NBK aims to avoid an inflationary spiral: The decision to tighten monetary conditions was primarily driven by accelerating inflation, which hit 12.9% in September and surpassed the Bank’s expectations. Domestic factors have largely caused the uptrend in inflation: consumer lending is elevated, the government is pursuing an expansionary fiscal policy, and liberalization of the fuel market has led to significant fuel price increases. In addition, inflation expectations continued to run high. By hiking rates, the NBK thus sought to anchor inflation expectations and increase real interest rates.

Panel split: Hike or hold in final 2025 meeting: The NBK indicated that additional monetary tightening will be considered should the recent increase in interest rates fail to stabilize inflation. Half of our panelists expect rates to be stable for the rest of this year, with the other half forecast an additional 100 basis point increase by year-end. By the end of 2026, a majority our panelists see rates 50–150 basis points below current levels. The NBK will reconvene on 28 November for its last meeting of the year.

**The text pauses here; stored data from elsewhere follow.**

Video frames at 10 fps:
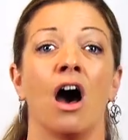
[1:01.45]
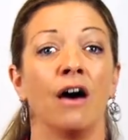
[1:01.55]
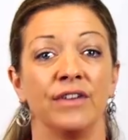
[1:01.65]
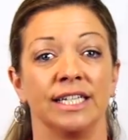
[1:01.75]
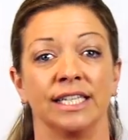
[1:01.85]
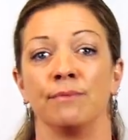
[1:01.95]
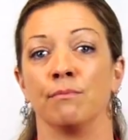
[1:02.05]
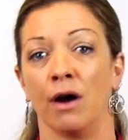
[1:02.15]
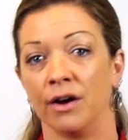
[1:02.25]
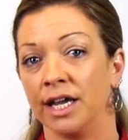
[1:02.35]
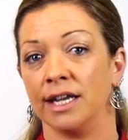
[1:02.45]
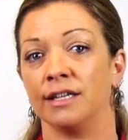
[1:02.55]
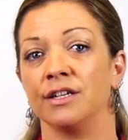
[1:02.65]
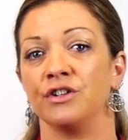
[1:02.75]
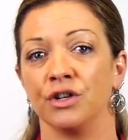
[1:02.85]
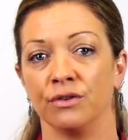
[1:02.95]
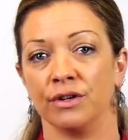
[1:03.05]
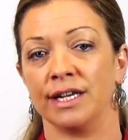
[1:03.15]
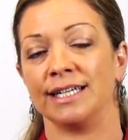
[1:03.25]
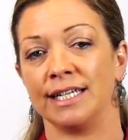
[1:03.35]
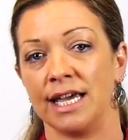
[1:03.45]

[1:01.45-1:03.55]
obviously marketed to children andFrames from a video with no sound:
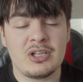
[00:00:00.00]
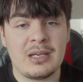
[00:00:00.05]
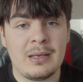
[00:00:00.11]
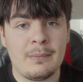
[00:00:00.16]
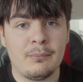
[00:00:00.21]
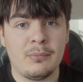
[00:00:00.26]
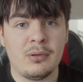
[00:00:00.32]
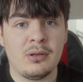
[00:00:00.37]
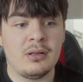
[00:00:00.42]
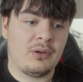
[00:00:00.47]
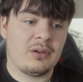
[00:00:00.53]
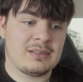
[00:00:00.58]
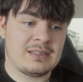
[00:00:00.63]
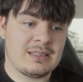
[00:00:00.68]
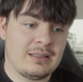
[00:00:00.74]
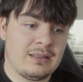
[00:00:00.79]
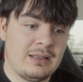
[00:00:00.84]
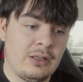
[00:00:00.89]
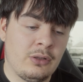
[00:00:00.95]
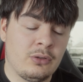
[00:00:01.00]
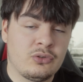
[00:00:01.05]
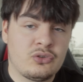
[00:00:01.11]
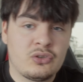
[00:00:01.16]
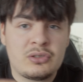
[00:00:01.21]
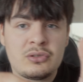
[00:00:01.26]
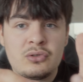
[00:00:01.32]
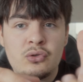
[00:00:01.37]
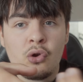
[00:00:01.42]
your gimbal because it'll
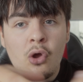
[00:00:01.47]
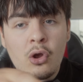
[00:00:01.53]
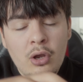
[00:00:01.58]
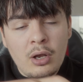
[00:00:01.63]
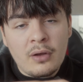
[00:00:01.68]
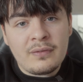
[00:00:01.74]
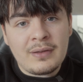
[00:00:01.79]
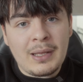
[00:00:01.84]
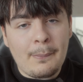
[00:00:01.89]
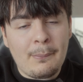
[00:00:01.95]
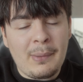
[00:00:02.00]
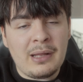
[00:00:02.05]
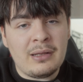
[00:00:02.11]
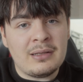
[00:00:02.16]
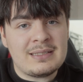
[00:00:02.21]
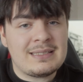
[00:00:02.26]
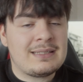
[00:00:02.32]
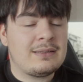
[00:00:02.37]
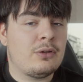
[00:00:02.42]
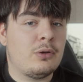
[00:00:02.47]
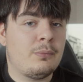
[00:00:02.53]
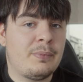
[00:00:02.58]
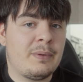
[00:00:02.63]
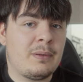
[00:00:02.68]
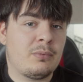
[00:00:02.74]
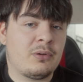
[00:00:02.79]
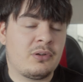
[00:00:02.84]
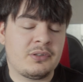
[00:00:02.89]
just knock off that balance a little
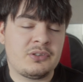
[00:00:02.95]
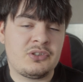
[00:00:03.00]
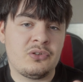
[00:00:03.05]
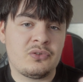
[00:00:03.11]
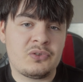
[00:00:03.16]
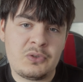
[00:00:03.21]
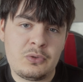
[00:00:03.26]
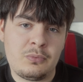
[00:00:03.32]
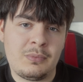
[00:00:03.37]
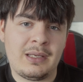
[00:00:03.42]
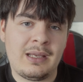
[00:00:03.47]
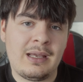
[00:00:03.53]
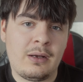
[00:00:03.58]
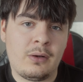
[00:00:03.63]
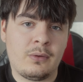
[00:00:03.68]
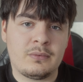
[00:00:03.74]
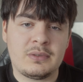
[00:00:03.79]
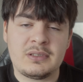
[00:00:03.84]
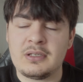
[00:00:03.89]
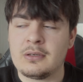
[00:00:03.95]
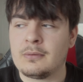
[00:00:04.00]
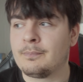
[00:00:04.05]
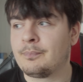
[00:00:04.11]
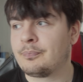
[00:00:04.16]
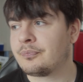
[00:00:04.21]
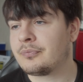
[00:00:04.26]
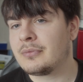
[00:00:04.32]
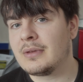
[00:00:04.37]
bit because you're zooming out. So
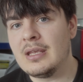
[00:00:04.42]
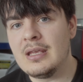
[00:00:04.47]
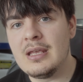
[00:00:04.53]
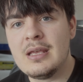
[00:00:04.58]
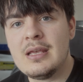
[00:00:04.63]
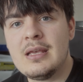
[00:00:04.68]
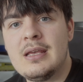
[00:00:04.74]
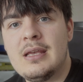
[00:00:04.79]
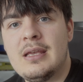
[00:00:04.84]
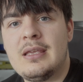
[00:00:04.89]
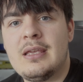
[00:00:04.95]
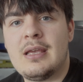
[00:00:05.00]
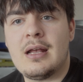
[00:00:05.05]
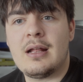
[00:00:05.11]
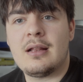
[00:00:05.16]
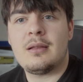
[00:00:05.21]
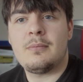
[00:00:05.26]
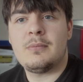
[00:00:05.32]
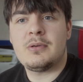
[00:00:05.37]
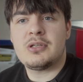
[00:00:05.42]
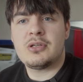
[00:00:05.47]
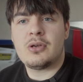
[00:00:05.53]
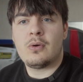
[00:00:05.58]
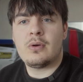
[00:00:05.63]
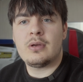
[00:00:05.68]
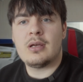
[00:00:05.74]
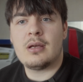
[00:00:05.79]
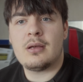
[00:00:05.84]
yeah, let me
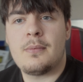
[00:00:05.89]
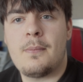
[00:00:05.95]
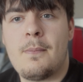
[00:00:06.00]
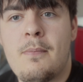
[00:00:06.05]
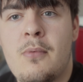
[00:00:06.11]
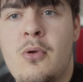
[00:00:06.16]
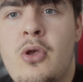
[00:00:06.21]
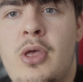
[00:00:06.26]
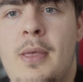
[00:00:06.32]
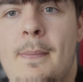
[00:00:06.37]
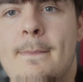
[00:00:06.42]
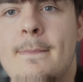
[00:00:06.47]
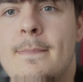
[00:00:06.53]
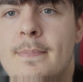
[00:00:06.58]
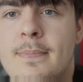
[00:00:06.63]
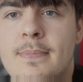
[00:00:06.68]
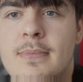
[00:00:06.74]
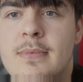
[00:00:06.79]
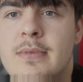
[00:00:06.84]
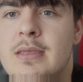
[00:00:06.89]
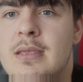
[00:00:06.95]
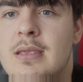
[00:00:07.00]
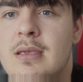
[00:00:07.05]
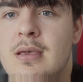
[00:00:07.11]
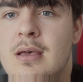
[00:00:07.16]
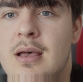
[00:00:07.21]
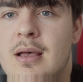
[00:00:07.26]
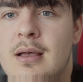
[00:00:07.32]
show you.
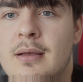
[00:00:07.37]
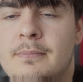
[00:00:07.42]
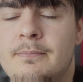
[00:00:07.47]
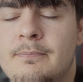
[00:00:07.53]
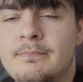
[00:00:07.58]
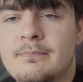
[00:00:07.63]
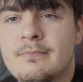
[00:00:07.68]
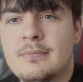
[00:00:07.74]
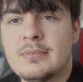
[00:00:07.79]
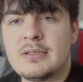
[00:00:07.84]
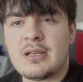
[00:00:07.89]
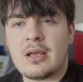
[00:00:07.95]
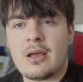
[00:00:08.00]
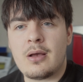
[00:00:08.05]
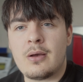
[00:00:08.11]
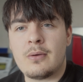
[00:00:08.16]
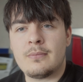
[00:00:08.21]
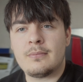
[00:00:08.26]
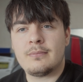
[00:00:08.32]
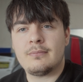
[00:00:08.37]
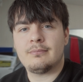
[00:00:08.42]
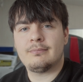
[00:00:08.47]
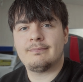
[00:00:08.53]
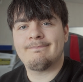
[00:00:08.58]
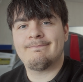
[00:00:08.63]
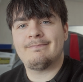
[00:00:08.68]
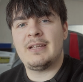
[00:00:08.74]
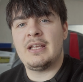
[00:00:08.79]
Yeah, so
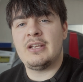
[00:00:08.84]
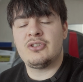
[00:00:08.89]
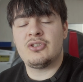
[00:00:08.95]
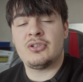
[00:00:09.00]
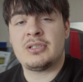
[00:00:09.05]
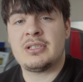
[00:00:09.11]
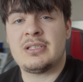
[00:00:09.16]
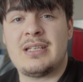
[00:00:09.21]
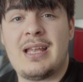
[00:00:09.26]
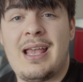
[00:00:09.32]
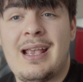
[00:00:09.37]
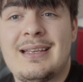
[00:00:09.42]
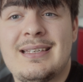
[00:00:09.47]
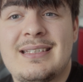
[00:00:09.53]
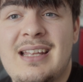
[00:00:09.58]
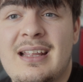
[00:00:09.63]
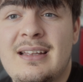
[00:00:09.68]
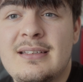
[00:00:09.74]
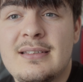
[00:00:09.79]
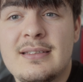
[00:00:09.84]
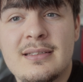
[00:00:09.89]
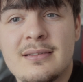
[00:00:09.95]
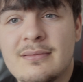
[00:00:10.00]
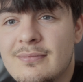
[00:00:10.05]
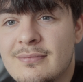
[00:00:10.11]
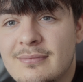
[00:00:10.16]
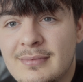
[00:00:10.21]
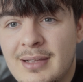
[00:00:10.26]
it just extends
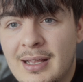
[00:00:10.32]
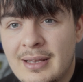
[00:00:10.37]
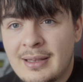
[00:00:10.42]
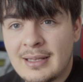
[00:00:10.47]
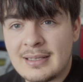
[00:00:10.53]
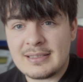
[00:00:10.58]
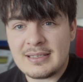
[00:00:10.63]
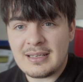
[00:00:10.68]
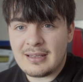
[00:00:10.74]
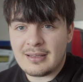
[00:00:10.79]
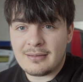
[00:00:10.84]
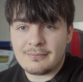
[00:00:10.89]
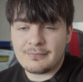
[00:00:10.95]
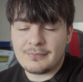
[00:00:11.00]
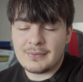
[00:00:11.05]
and that's it.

Panelist insight: Commenting on the outlook, Basak Edizgil and Clemens Grafe, analysts at Goldman Sachs, stated:

“We continue to believe that the September inflation print likely marks the peak of the current cycle, and we see inflation falling slightly to 12.4%yoy by year-end. This downward trend should be supported by the absence of further utility price increases, softer inflation in both regulated and market services, and a stable FX environment—all factors that previously contributed to higher inflation in H1. Additionally, the rate differential of approximately 6pp with Russia has now closed. With external rate pressures largely dissipated and inflation likely having peaked, we expect the Bank to remain on hold going forward. Nonetheless, risks to our inflation and interest rate forecasts remain tilted to the upside if food inflation re-accelerates.”